Babis has also made the Pirates his number one target, portraying them as progressive ideologues who pose a threat to the country’s more conservative voters. In June, he claimed that the Pirates wanted to make Czechs with big homes share them with migrants. This month, he claimed they were promoting “ideologically correct ice cream”.

“Babis defined his campaign as shooting at the Pirates, and they didn’t know how to respond,” said Milan Nic, senior fellow at the German Council on Foreign Relations. “They haven’t been able to reshape the discourse and the campaign to make it about issues from their programme. They’ve been on the defensive.”

Prime Minister Andrej Babis
Prime Minister Andrej Babis has portrayed the Pirates as progressive ideologues who pose a threat to more conservative voters © Petr David Josek/AP

Bartos remains undeterred. He says his party has been the subject of more disinformation than any other. And he says the real risk to the Czech Republic is that Babis — who is anathema to some mainstream parties because of allegations of fraud and conflicts of interest relating to his business empire, which he denies — teams up with the far-right and Communists after the election to stay in power.
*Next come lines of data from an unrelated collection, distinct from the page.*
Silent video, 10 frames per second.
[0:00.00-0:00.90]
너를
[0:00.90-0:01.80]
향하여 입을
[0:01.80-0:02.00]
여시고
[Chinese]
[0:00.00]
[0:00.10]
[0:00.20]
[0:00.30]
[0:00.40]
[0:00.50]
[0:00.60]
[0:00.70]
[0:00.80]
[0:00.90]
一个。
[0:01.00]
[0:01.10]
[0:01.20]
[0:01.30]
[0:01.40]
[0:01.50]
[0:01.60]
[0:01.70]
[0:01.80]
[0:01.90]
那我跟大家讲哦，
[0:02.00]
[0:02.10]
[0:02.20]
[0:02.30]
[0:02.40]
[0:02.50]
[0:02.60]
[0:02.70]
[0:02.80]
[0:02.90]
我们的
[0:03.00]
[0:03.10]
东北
This, Bartos warned, would risk dragging the Czech Republic away from the EU mainstream and leave it among the bloc’s stragglers. “I don’t want us to be a museum of an eastern European post-communist country. I want to belong to the western Europe that evolves and grows, that co-operates,” he said. “You can’t deal with the challenges of the future on your own.”
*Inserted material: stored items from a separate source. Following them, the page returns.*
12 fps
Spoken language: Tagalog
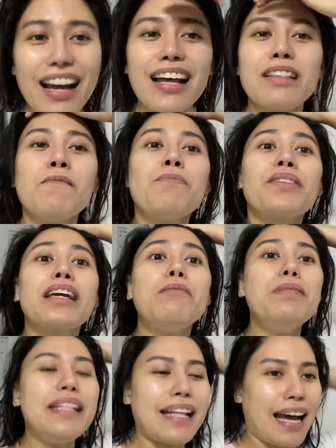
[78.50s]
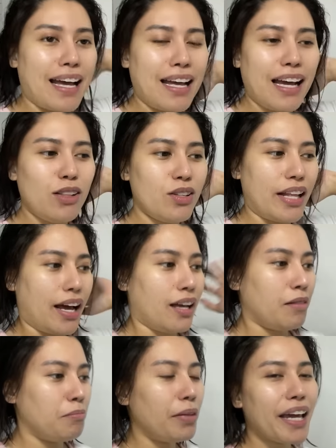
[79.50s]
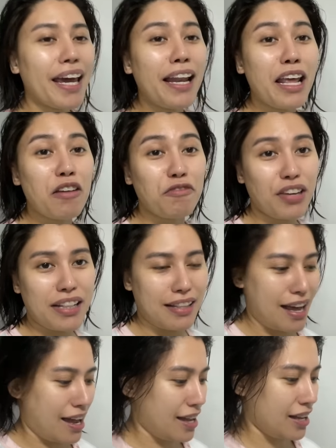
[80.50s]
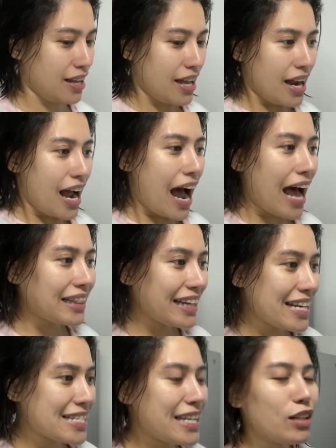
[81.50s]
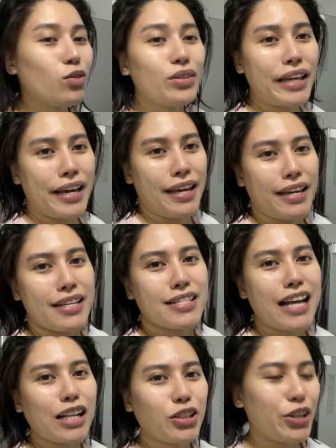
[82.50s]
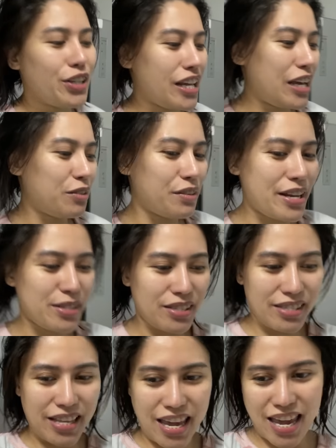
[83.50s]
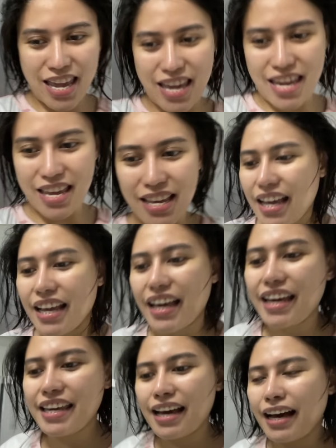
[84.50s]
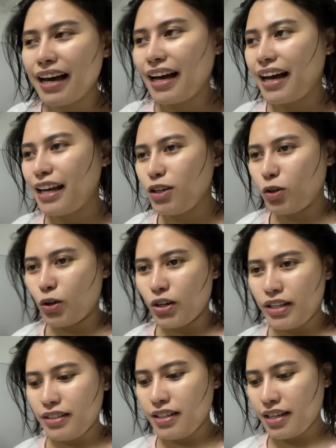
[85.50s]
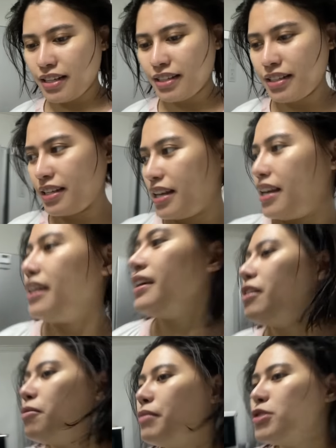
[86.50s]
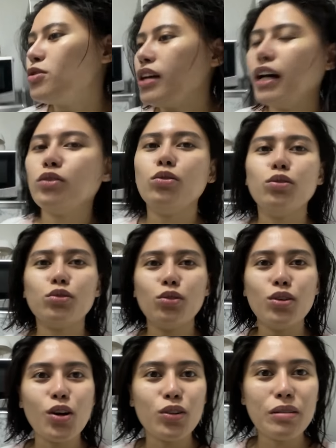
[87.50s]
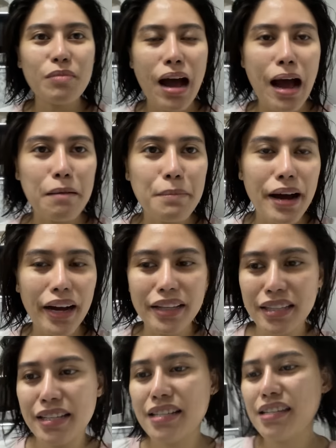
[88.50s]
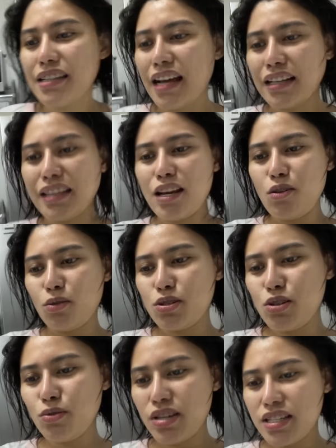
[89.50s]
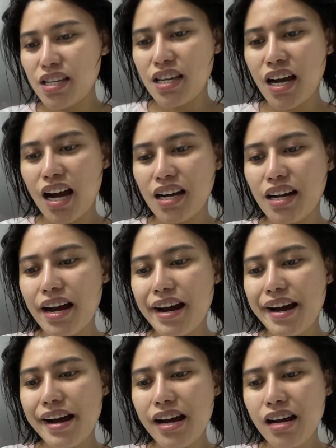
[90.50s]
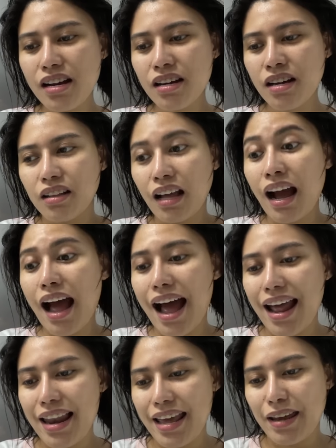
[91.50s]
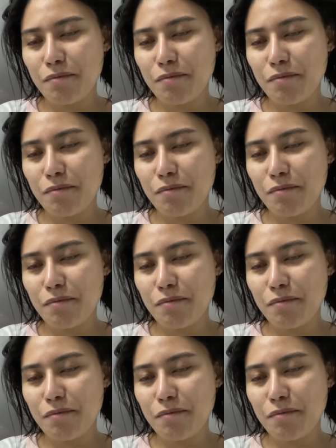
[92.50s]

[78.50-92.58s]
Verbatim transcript: at gabi na, ano na, mag-11 na. At rest day today, Saturday rest day. Kaya ayun, medyo nakatulog-tulog ako na mahaba kanina si Tatay Lux yung gising hanggang ang hali.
As in much of central Europe, one of those challenges, he argues, will be shifting the Czech economy away from a model in which it provides cheap labour to western European multinationals, to one in which its companies are higher up the value chain. “We want to change the Czech Republic from a country that assembles things to being the brain,” he said.

But he also said the Czech Republic, which still relies on coal for almost a third of its energy, has to be greener. The country needs to take advantage of funds that the EU is offering member states — as part of its Green Deal climate package — to help the bloc achieve carbon neutrality over the next three decades, he said.

“The Green Deal money is intended to create the jobs that will be there in 2050. There is not much space to develop unless you become ecologically responsible,” he said. “And if this is the trend, it’s not ideological to follow it — it’s smart.”